Assignment: What you return must match the listing below exactly.

Data section:

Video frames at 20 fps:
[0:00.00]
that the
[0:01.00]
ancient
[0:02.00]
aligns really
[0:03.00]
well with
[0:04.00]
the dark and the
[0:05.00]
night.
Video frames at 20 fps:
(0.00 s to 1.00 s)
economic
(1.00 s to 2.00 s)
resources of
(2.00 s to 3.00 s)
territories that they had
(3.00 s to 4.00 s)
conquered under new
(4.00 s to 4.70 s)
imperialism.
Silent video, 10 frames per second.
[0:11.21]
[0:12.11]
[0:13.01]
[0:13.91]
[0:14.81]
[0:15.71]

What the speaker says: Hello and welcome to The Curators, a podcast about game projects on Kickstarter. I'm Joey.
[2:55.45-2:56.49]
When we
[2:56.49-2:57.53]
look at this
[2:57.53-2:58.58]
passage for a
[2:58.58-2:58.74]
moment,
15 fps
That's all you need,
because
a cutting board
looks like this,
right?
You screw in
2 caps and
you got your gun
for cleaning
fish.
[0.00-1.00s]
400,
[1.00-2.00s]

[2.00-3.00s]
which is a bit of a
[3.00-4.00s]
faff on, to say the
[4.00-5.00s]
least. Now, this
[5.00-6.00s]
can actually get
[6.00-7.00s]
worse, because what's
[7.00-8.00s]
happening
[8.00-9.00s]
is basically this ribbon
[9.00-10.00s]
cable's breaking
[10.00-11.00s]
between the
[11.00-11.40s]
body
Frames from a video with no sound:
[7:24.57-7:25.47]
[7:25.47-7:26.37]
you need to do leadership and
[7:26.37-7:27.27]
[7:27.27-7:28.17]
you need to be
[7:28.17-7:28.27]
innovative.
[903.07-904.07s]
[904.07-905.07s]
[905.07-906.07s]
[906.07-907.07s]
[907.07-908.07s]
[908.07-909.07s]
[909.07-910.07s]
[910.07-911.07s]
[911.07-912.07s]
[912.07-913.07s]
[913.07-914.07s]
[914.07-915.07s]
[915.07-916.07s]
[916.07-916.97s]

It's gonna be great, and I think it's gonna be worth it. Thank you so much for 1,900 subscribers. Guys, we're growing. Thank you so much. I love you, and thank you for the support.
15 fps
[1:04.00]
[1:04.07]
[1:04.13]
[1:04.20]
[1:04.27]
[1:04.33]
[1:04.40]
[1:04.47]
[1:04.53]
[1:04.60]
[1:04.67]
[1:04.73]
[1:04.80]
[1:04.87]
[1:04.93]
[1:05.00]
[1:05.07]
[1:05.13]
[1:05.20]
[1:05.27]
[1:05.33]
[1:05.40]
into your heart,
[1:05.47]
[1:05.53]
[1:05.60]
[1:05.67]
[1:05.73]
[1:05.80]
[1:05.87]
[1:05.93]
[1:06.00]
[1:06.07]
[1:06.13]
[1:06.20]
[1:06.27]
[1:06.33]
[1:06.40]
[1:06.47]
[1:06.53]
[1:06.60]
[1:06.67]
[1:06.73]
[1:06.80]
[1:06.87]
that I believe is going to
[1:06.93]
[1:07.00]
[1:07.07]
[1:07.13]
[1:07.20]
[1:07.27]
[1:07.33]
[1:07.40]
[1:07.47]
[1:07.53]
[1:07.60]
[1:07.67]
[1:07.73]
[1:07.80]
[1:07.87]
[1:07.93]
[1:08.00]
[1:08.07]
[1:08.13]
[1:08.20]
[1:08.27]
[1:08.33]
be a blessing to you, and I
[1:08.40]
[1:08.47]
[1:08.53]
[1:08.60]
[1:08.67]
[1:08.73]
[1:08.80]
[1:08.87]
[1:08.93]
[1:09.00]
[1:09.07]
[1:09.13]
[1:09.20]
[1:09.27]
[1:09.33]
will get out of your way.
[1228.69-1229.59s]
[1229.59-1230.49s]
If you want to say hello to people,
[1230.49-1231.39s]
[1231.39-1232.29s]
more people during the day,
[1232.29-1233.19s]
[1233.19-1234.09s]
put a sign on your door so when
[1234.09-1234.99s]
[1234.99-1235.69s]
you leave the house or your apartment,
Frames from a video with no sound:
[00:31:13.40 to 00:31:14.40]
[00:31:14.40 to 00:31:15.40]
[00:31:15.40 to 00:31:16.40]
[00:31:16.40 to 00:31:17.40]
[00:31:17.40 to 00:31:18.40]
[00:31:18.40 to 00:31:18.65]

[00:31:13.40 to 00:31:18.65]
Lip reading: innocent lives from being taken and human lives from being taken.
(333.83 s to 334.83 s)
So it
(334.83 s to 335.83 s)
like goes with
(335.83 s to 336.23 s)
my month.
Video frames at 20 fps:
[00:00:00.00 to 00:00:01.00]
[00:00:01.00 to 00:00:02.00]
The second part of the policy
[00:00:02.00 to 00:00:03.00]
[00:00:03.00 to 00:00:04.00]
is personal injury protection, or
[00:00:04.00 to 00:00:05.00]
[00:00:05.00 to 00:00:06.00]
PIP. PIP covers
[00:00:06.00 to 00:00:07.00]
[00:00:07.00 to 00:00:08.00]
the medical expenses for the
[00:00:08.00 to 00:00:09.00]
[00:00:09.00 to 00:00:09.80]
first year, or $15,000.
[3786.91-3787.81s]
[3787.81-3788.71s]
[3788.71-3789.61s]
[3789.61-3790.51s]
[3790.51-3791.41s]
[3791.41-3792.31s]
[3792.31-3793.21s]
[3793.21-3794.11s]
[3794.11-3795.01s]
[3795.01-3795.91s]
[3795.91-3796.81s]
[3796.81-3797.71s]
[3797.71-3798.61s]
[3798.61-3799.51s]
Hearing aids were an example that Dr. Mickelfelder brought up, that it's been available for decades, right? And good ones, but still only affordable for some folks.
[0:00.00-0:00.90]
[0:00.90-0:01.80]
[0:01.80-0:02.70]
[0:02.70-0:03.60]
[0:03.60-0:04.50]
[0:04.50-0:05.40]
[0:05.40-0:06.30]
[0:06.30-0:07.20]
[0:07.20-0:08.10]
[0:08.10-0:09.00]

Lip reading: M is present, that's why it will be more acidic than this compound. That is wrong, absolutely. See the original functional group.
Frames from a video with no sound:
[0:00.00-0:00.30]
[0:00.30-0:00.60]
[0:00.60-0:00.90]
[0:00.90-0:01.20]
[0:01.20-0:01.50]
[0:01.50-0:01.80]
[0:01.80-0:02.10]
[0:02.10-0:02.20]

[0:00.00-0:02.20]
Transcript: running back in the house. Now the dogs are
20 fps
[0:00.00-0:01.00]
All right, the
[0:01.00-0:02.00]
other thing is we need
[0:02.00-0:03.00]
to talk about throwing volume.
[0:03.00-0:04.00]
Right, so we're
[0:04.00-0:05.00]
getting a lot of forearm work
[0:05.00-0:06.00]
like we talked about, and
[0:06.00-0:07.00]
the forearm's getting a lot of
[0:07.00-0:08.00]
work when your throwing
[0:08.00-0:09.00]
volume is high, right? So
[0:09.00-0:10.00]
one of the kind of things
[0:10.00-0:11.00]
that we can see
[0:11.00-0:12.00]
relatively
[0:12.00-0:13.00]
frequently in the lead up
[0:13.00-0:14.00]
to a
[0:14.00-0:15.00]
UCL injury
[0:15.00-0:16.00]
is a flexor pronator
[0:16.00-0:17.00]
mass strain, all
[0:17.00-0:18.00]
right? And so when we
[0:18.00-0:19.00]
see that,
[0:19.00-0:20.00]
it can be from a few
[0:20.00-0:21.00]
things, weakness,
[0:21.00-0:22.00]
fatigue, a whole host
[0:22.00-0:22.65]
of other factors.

Expected answer:
Video frames at 20 fps:
[0:00.00]
that the
[0:01.00]
ancient
[0:02.00]
aligns really
[0:03.00]
well with
[0:04.00]
the dark and the
[0:05.00]
night.
Video frames at 20 fps:
(0.00 s to 1.00 s)
economic
(1.00 s to 2.00 s)
resources of
(2.00 s to 3.00 s)
territories that they had
(3.00 s to 4.00 s)
conquered under new
(4.00 s to 4.70 s)
imperialism.
Silent video, 10 frames per second.
[0:11.21]
[0:12.11]
[0:13.01]
[0:13.91]
[0:14.81]
[0:15.71]

What the speaker says: Hello and welcome to The Curators, a podcast about game projects on Kickstarter. I'm Joey.
[2:55.45-2:56.49]
When we
[2:56.49-2:57.53]
look at this
[2:57.53-2:58.58]
passage for a
[2:58.58-2:58.74]
moment,
15 fps
That's all you need,
because
a cutting board
looks like this,
right?
You screw in
2 caps and
you got your gun
for cleaning
fish.
[0.00-1.00s]
400,
[1.00-2.00s]

[2.00-3.00s]
which is a bit of a
[3.00-4.00s]
faff on, to say the
[4.00-5.00s]
least. Now, this
[5.00-6.00s]
can actually get
[6.00-7.00s]
worse, because what's
[7.00-8.00s]
happening
[8.00-9.00s]
is basically this ribbon
[9.00-10.00s]
cable's breaking
[10.00-11.00s]
between the
[11.00-11.40s]
body
Frames from a video with no sound:
[7:24.57-7:25.47]
[7:25.47-7:26.37]
you need to do leadership and
[7:26.37-7:27.27]
[7:27.27-7:28.17]
you need to be
[7:28.17-7:28.27]
innovative.
[903.07-904.07s]
[904.07-905.07s]
[905.07-906.07s]
[906.07-907.07s]
[907.07-908.07s]
[908.07-909.07s]
[909.07-910.07s]
[910.07-911.07s]
[911.07-912.07s]
[912.07-913.07s]
[913.07-914.07s]
[914.07-915.07s]
[915.07-916.07s]
[916.07-916.97s]

It's gonna be great, and I think it's gonna be worth it. Thank you so much for 1,900 subscribers. Guys, we're growing. Thank you so much. I love you, and thank you for the support.
15 fps
[1:04.00]
[1:04.07]
[1:04.13]
[1:04.20]
[1:04.27]
[1:04.33]
[1:04.40]
[1:04.47]
[1:04.53]
[1:04.60]
[1:04.67]
[1:04.73]
[1:04.80]
[1:04.87]
[1:04.93]
[1:05.00]
[1:05.07]
[1:05.13]
[1:05.20]
[1:05.27]
[1:05.33]
[1:05.40]
into your heart,
[1:05.47]
[1:05.53]
[1:05.60]
[1:05.67]
[1:05.73]
[1:05.80]
[1:05.87]
[1:05.93]
[1:06.00]
[1:06.07]
[1:06.13]
[1:06.20]
[1:06.27]
[1:06.33]
[1:06.40]
[1:06.47]
[1:06.53]
[1:06.60]
[1:06.67]
[1:06.73]
[1:06.80]
[1:06.87]
that I believe is going to
[1:06.93]
[1:07.00]
[1:07.07]
[1:07.13]
[1:07.20]
[1:07.27]
[1:07.33]
[1:07.40]
[1:07.47]
[1:07.53]
[1:07.60]
[1:07.67]
[1:07.73]
[1:07.80]
[1:07.87]
[1:07.93]
[1:08.00]
[1:08.07]
[1:08.13]
[1:08.20]
[1:08.27]
[1:08.33]
be a blessing to you, and I
[1:08.40]
[1:08.47]
[1:08.53]
[1:08.60]
[1:08.67]
[1:08.73]
[1:08.80]
[1:08.87]
[1:08.93]
[1:09.00]
[1:09.07]
[1:09.13]
[1:09.20]
[1:09.27]
[1:09.33]
will get out of your way.
[1228.69-1229.59s]
[1229.59-1230.49s]
If you want to say hello to people,
[1230.49-1231.39s]
[1231.39-1232.29s]
more people during the day,
[1232.29-1233.19s]
[1233.19-1234.09s]
put a sign on your door so when
[1234.09-1234.99s]
[1234.99-1235.69s]
you leave the house or your apartment,
Frames from a video with no sound:
[00:31:13.40 to 00:31:14.40]
[00:31:14.40 to 00:31:15.40]
[00:31:15.40 to 00:31:16.40]
[00:31:16.40 to 00:31:17.40]
[00:31:17.40 to 00:31:18.40]
[00:31:18.40 to 00:31:18.65]

[00:31:13.40 to 00:31:18.65]
Lip reading: innocent lives from being taken and human lives from being taken.
(333.83 s to 334.83 s)
So it
(334.83 s to 335.83 s)
like goes with
(335.83 s to 336.23 s)
my month.
Video frames at 20 fps:
[00:00:00.00 to 00:00:01.00]
[00:00:01.00 to 00:00:02.00]
The second part of the policy
[00:00:02.00 to 00:00:03.00]
[00:00:03.00 to 00:00:04.00]
is personal injury protection, or
[00:00:04.00 to 00:00:05.00]
[00:00:05.00 to 00:00:06.00]
PIP. PIP covers
[00:00:06.00 to 00:00:07.00]
[00:00:07.00 to 00:00:08.00]
the medical expenses for the
[00:00:08.00 to 00:00:09.00]
[00:00:09.00 to 00:00:09.80]
first year, or $15,000.
[3786.91-3787.81s]
[3787.81-3788.71s]
[3788.71-3789.61s]
[3789.61-3790.51s]
[3790.51-3791.41s]
[3791.41-3792.31s]
[3792.31-3793.21s]
[3793.21-3794.11s]
[3794.11-3795.01s]
[3795.01-3795.91s]
[3795.91-3796.81s]
[3796.81-3797.71s]
[3797.71-3798.61s]
[3798.61-3799.51s]
Hearing aids were an example that Dr. Mickelfelder brought up, that it's been available for decades, right? And good ones, but still only affordable for some folks.
[0:00.00-0:00.90]
[0:00.90-0:01.80]
[0:01.80-0:02.70]
[0:02.70-0:03.60]
[0:03.60-0:04.50]
[0:04.50-0:05.40]
[0:05.40-0:06.30]
[0:06.30-0:07.20]
[0:07.20-0:08.10]
[0:08.10-0:09.00]

Lip reading: M is present, that's why it will be more acidic than this compound. That is wrong, absolutely. See the original functional group.
Frames from a video with no sound:
[0:00.00-0:00.30]
[0:00.30-0:00.60]
[0:00.60-0:00.90]
[0:00.90-0:01.20]
[0:01.20-0:01.50]
[0:01.50-0:01.80]
[0:01.80-0:02.10]
[0:02.10-0:02.20]

[0:00.00-0:02.20]
Transcript: running back in the house. Now the dogs are
20 fps
[0:00.00-0:01.00]
All right, the
[0:01.00-0:02.00]
other thing is we need
[0:02.00-0:03.00]
to talk about throwing volume.
[0:03.00-0:04.00]
Right, so we're
[0:04.00-0:05.00]
getting a lot of forearm work
[0:05.00-0:06.00]
like we talked about, and
[0:06.00-0:07.00]
the forearm's getting a lot of
[0:07.00-0:08.00]
work when your throwing
[0:08.00-0:09.00]
volume is high, right? So
[0:09.00-0:10.00]
one of the kind of things
[0:10.00-0:11.00]
that we can see
[0:11.00-0:12.00]
relatively
[0:12.00-0:13.00]
frequently in the lead up
[0:13.00-0:14.00]
to a
[0:14.00-0:15.00]
UCL injury
[0:15.00-0:16.00]
is a flexor pronator
[0:16.00-0:17.00]
mass strain, all
[0:17.00-0:18.00]
right? And so when we
[0:18.00-0:19.00]
see that,
[0:19.00-0:20.00]
it can be from a few
[0:20.00-0:21.00]
things, weakness,
[0:21.00-0:22.00]
fatigue, a whole host
[0:22.00-0:22.65]
of other factors.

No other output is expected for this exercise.